これは非常に抽象的でよくわからないんですけれども、成績基準なのか、それとも進学の意欲なのか。学びたいという意欲があれば、多少成績の基準は満たしていなかったとしてもいいということなのか。これはどういうふうに解釈すればよろしいんでしょうか。
○伯井政府参考人 御指摘の点でございますが、高等学校在学時の成績だけで否定的な判断をせずというのは、今おっしゃられましたように、学習成績が一定の評定値以下であったとしても、高校などにおきまして、レポートの提出あるいは面談等により本人の学習意欲、進学目的が確認できれば対象にしていこうという趣旨[13]でございます。
(中略)
○伯井政府参考人 高等教育機関への進学率は、全世帯平均では約八割であるのに対しまして、住民税非課税世帯では四割程度[14]という推計がございます。全世帯の半分程度ということでございます。
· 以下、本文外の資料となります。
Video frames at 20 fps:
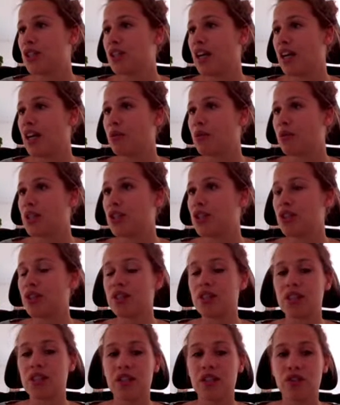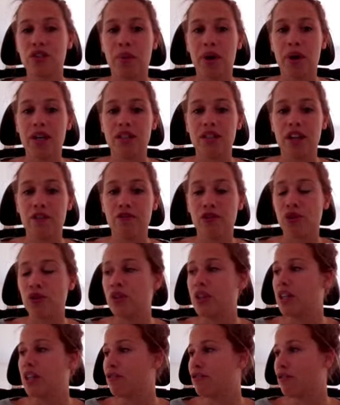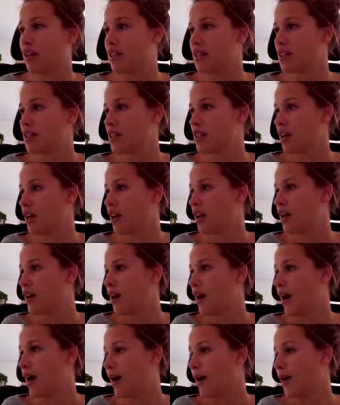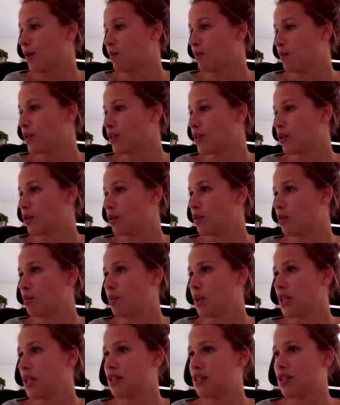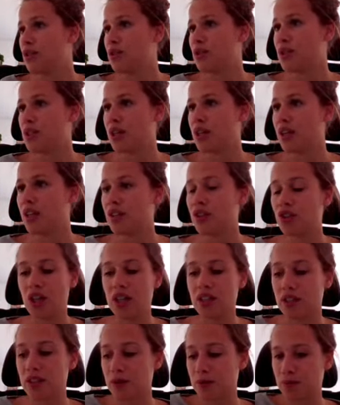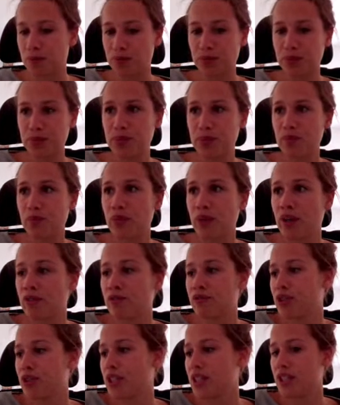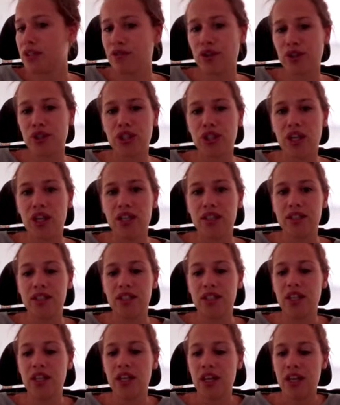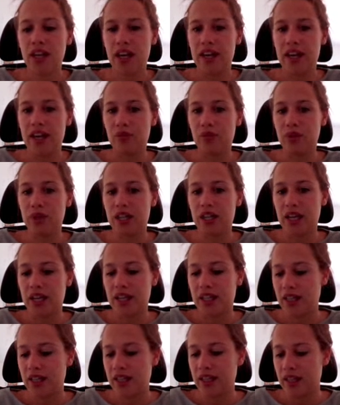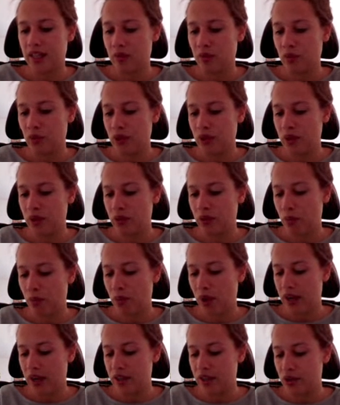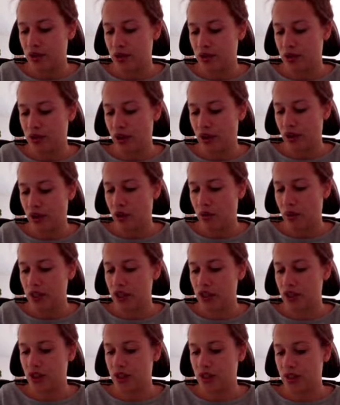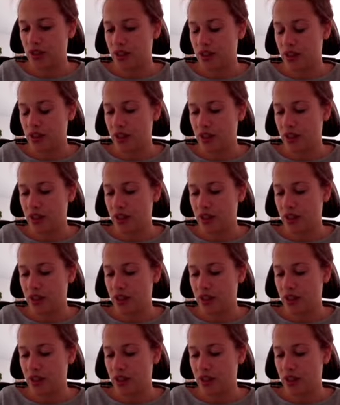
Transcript: and questions that you might have on the events. So please use the chat for this functionality, and then we can reply to your questions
支援対象となる学生でございますが、低所得世帯の進学率が新入生から順次上昇して全体の進学率に達して、全員が要件を満たす大学等に進学するという仮定を置いた場合でございますけれども、高等教育段階の全学生の約二割の七十五万人程度になるというふうに想定しています。その七十五万人程度の所要額は約七千六百億円というふうに試算[15]をしているところでございます。
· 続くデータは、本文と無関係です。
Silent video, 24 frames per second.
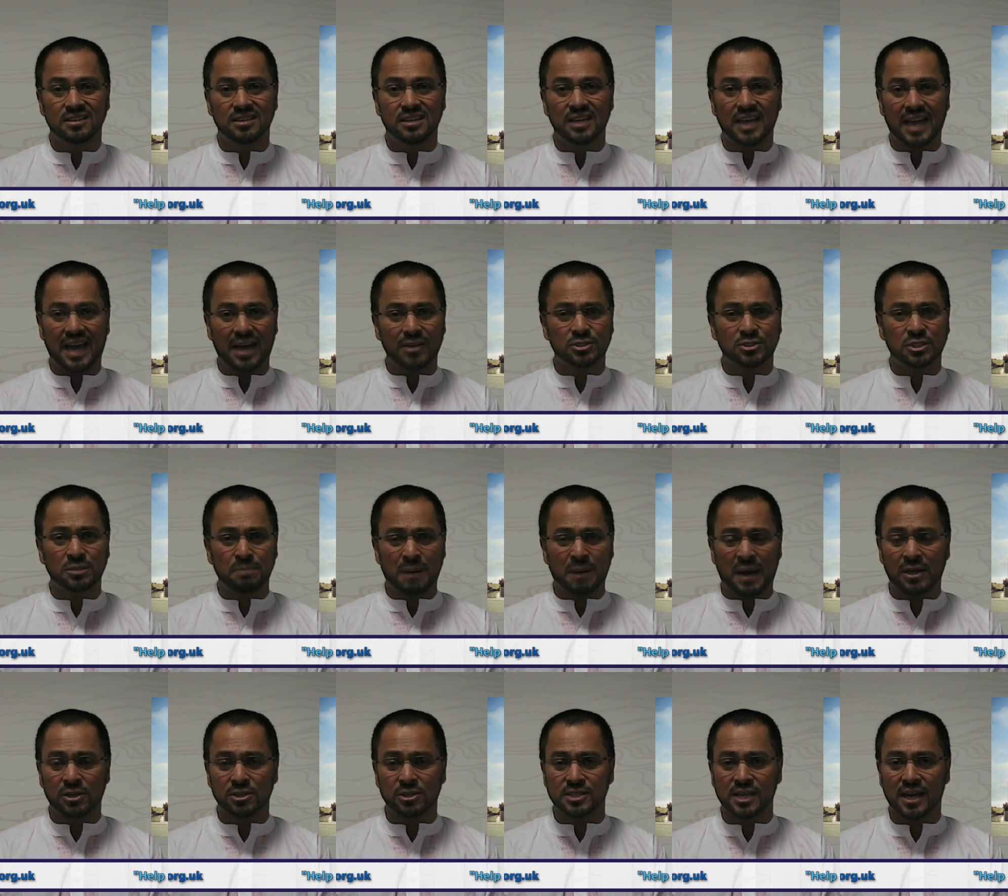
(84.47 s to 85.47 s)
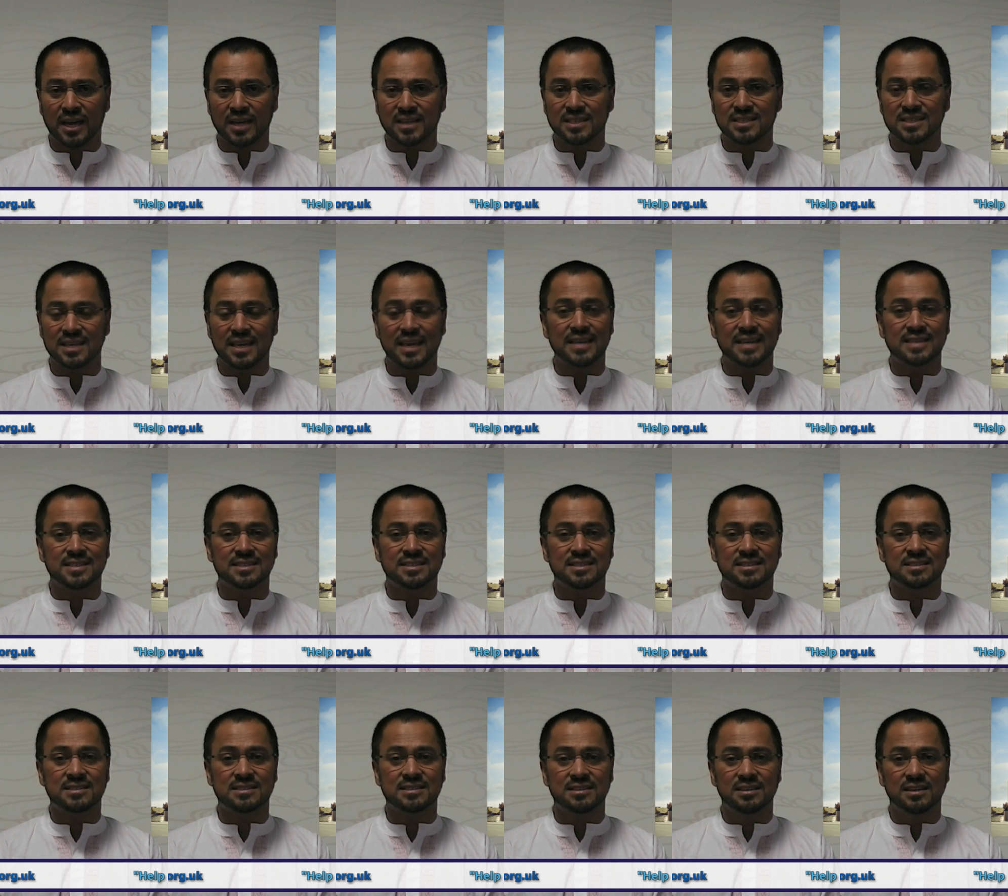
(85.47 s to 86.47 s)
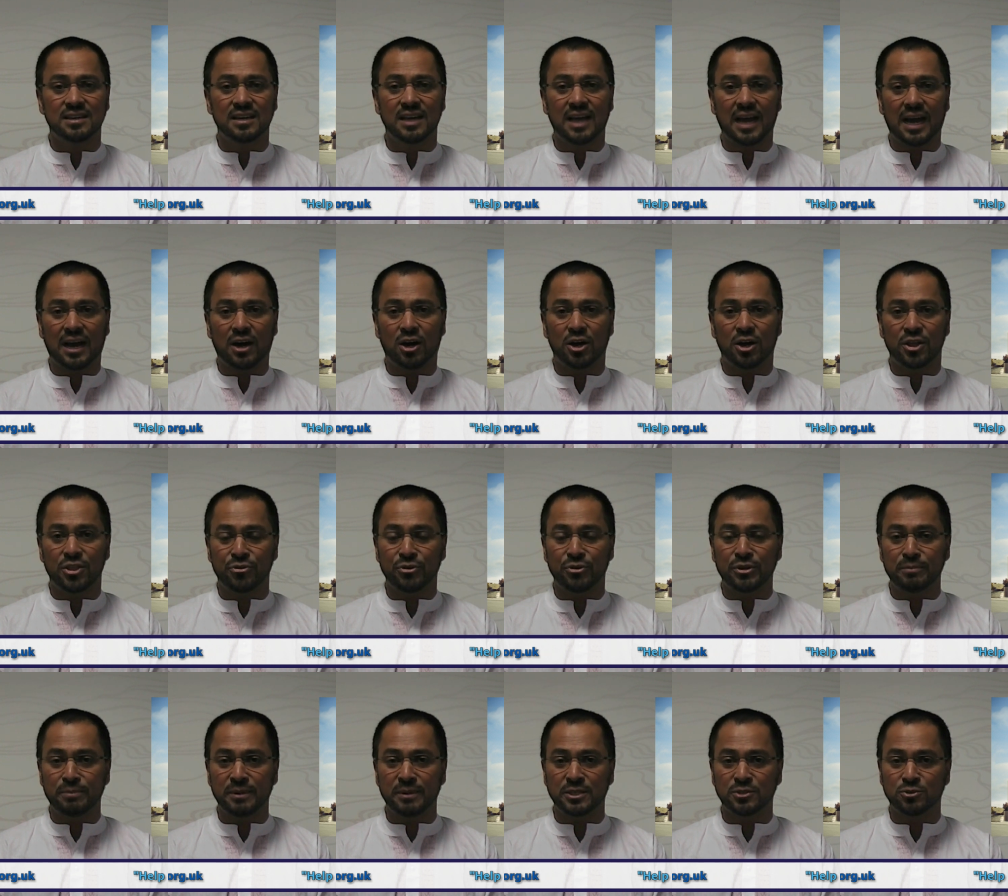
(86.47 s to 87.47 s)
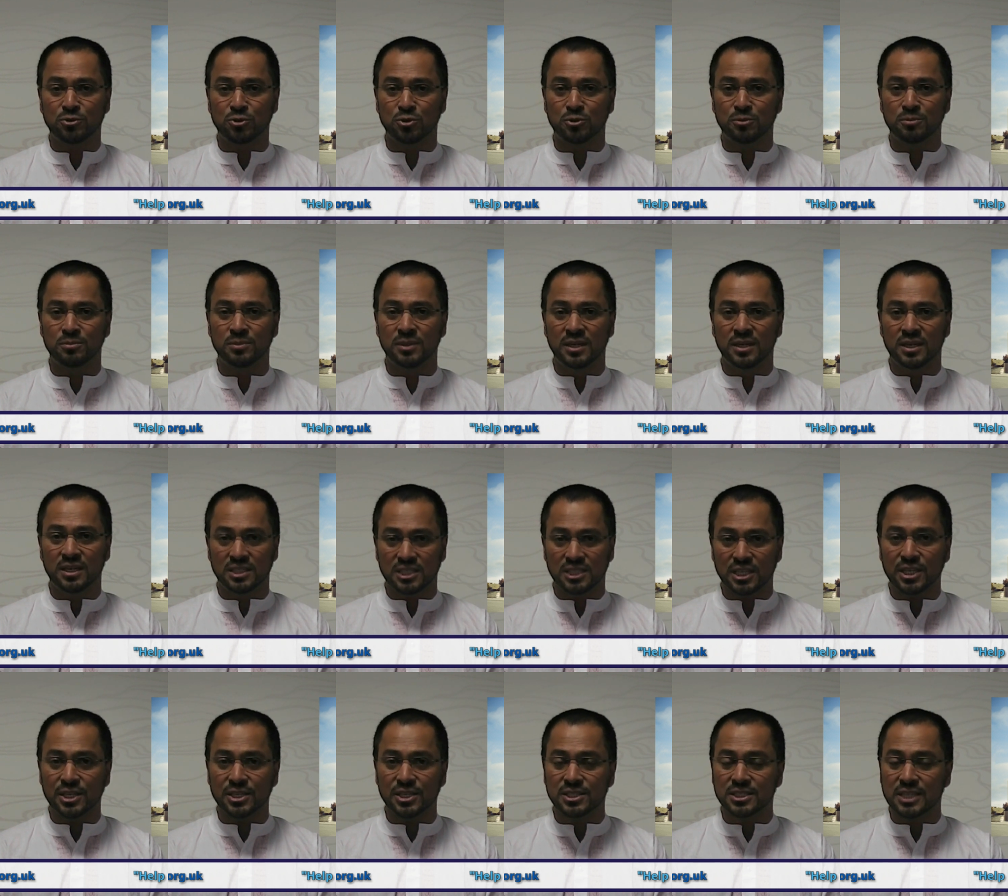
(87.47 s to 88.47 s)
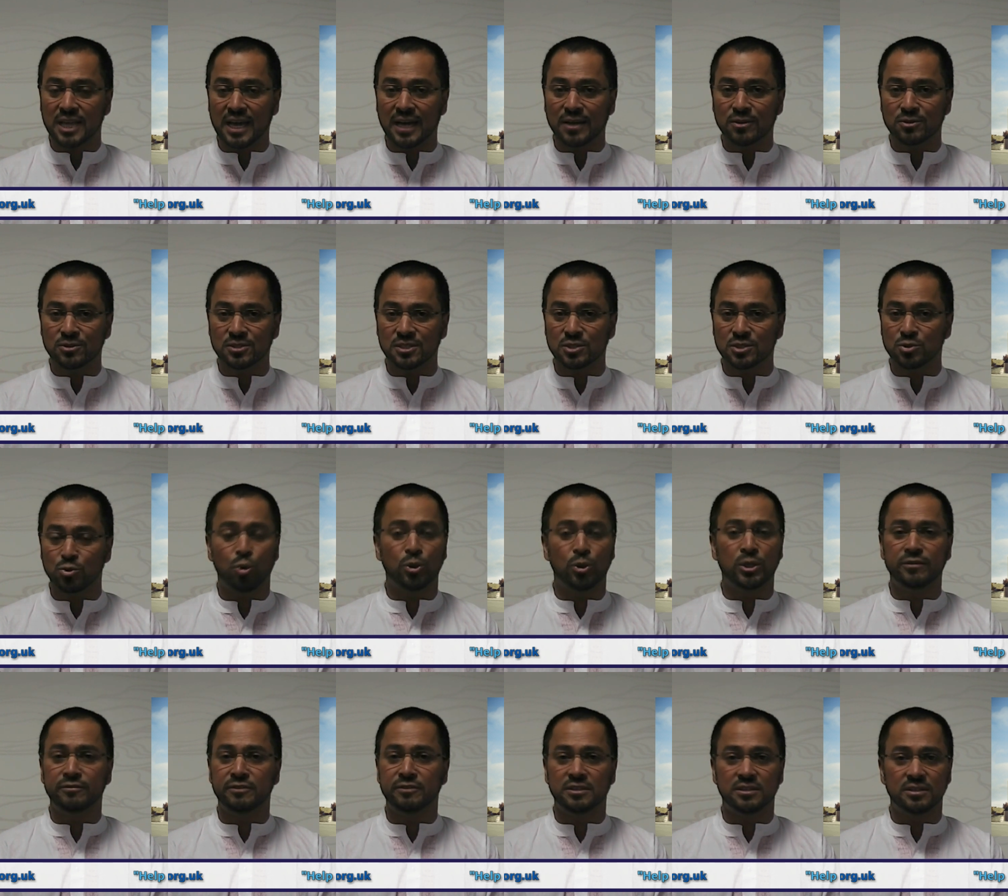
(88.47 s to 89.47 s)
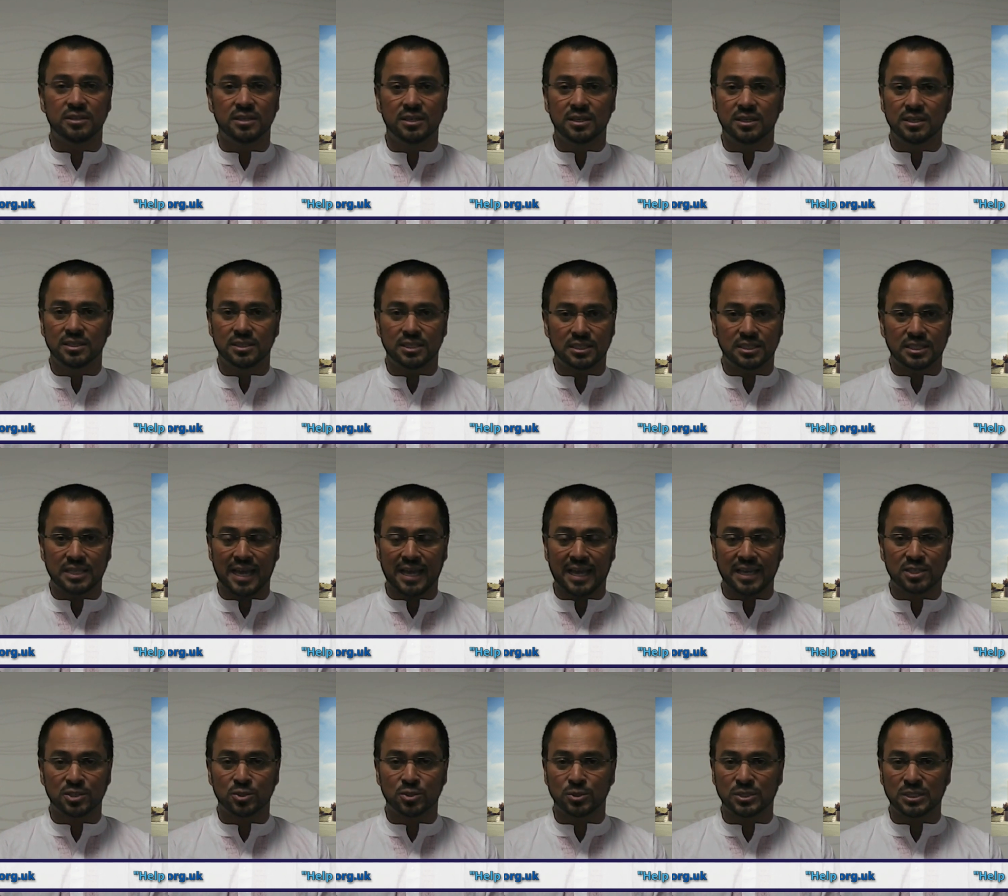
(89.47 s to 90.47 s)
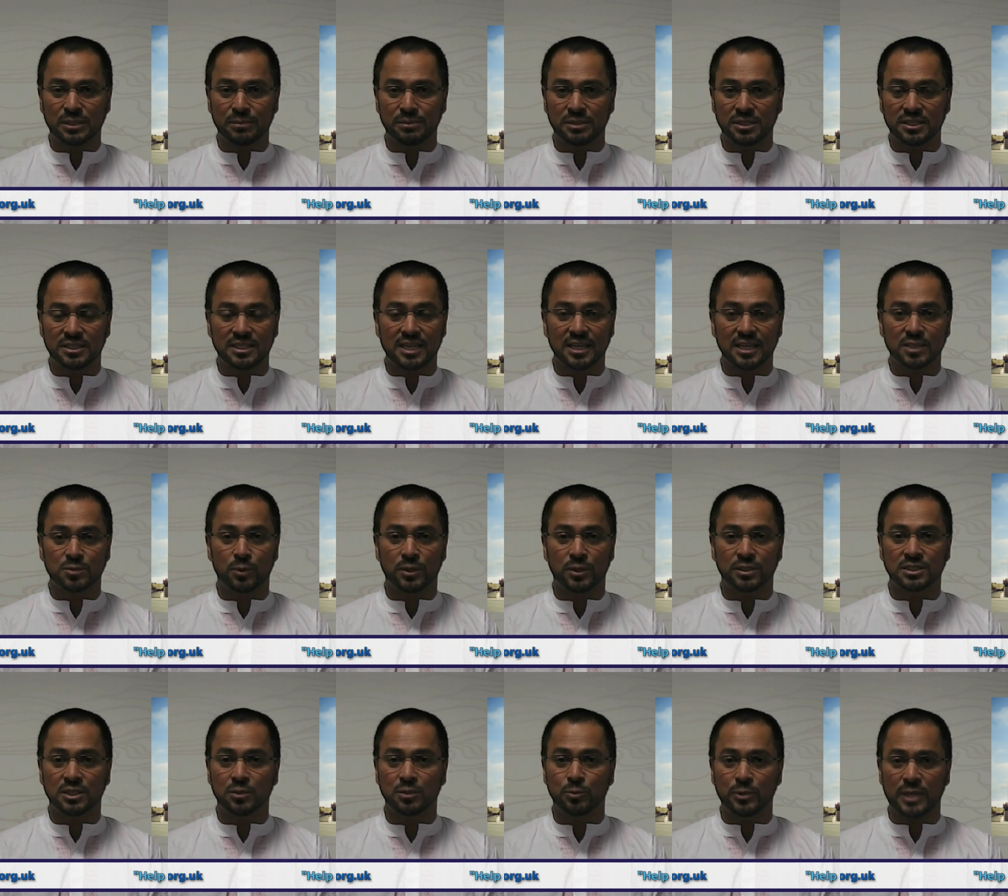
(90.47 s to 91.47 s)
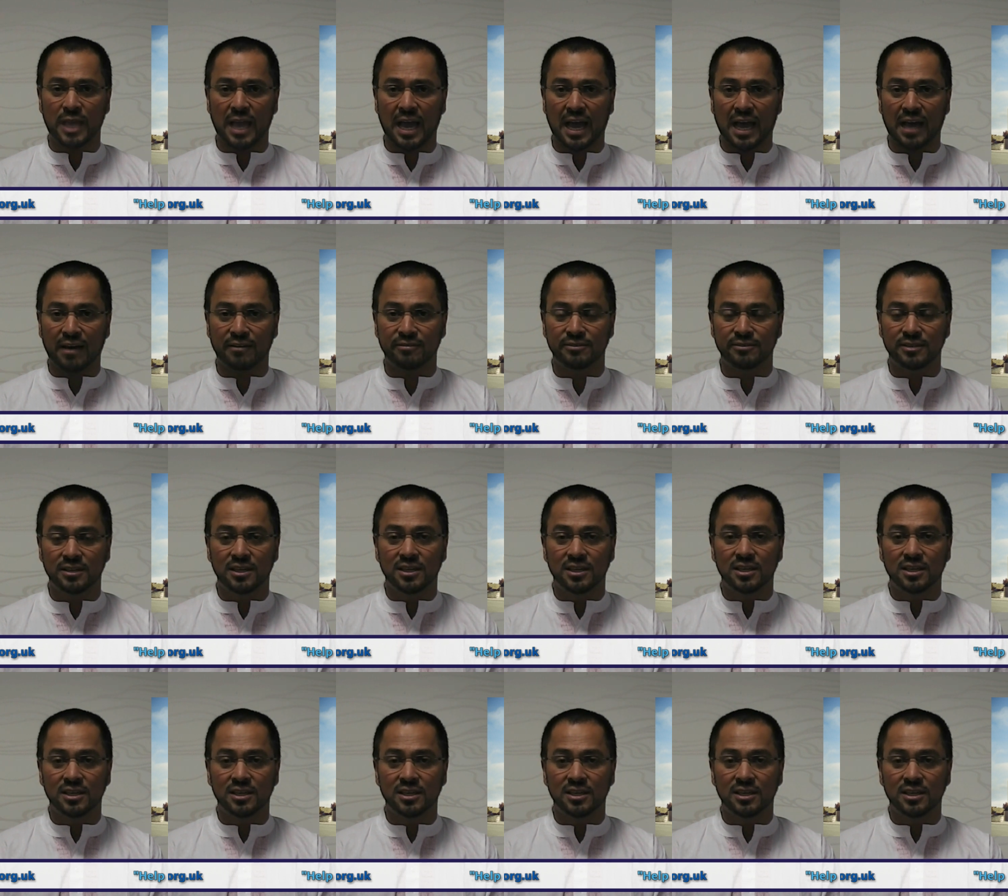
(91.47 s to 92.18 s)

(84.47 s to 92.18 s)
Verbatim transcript: House in paradise isn't our three bedroom terraced houses or even detached or semi detached ones that we have.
その内訳は、給付型奨学金が最大約三千五百億で、全額これは国費負担でございます。授業料減免は最大約四千二百億で、そのうち約五百億円が地方負担、残りが国費ということでございます。
出典: 衆議院ウェブサイト「第198回国会 文部科学委員会 第5号(2019年3月22日開催)議事録」より一部抜粋
○伯井政府参考人 平成三十年度の学校基本調査ですが、大学は七百八十二校で学部学生数が約二百七十六万人、短期大学は三百三十一校で学生数約十四万人、高等専門学校は五十七校で学生数約二万人、これは四年生、五年生ですけれども。専門学校は二千八百五校で学生数約五十九万人となっております。学生数は合計で約三百五十万人となります。
支援対象者の学生の占める割合でございますが、高等教育機関の進学率が、全世帯では平均約八割であるのに対して、住民税非課税世帯では四割程度というふうに推計をしております。この低所得世帯の進学率が新入生から順次上昇して全体の進学率に達して、それらの者が要件を満たす大学、短大、高等専門学校、専門学校に進学すると仮定した場合、高等教育段階の全学生数約三百五十万人の約二割に相当する七十五万人程度が、最大[16]でございますが想定されております。
出典: 衆議院ウェブサイト「第198回国会 文部科学委員会 第6号(2019年3月27日開催)議事録」より一部抜粋
○笠委員 最後にもう一点伺いたいんですけれども、ちょっと大学の問題とも関連してくるんですけれども、先般の参考人質疑の中で、いわゆる高等教育無償化へ向けての、税金を使うことについて三割程度しか賛成がないんだ、大学等々にそういった税金を使うことについて理解が得られていない[17]というような話がございました。
この原因というものを大臣はどのように考えられているのか、お聞かせいただきたいと思います。
○柴山国務大臣 参考人から今御指摘のあったような御発言があったということは、承知をしております。
この背景として、参考人からは、高等教育に対する社会の信頼が必ずしも高いとは言いがたいとの御主張があったことも承知をしておりまして、私としても、この高等教育に対する社会の信頼を確保することが不可欠であるというように考えております。
この点、消費税を財源とした高等教育無償化を実現する以上は、やはり進学先である高等教育機関の教育の質や説明責任、研究力、組織のあり方がこれまで以上に厳格に問われるものと考えておりまして、先般、高等教育・研究改革イニシアティブを公表させていただきましたけれども、これも踏まえて、ぜひ、今回の大学改革を一体的に進められるように御理解をいただければというように考えております。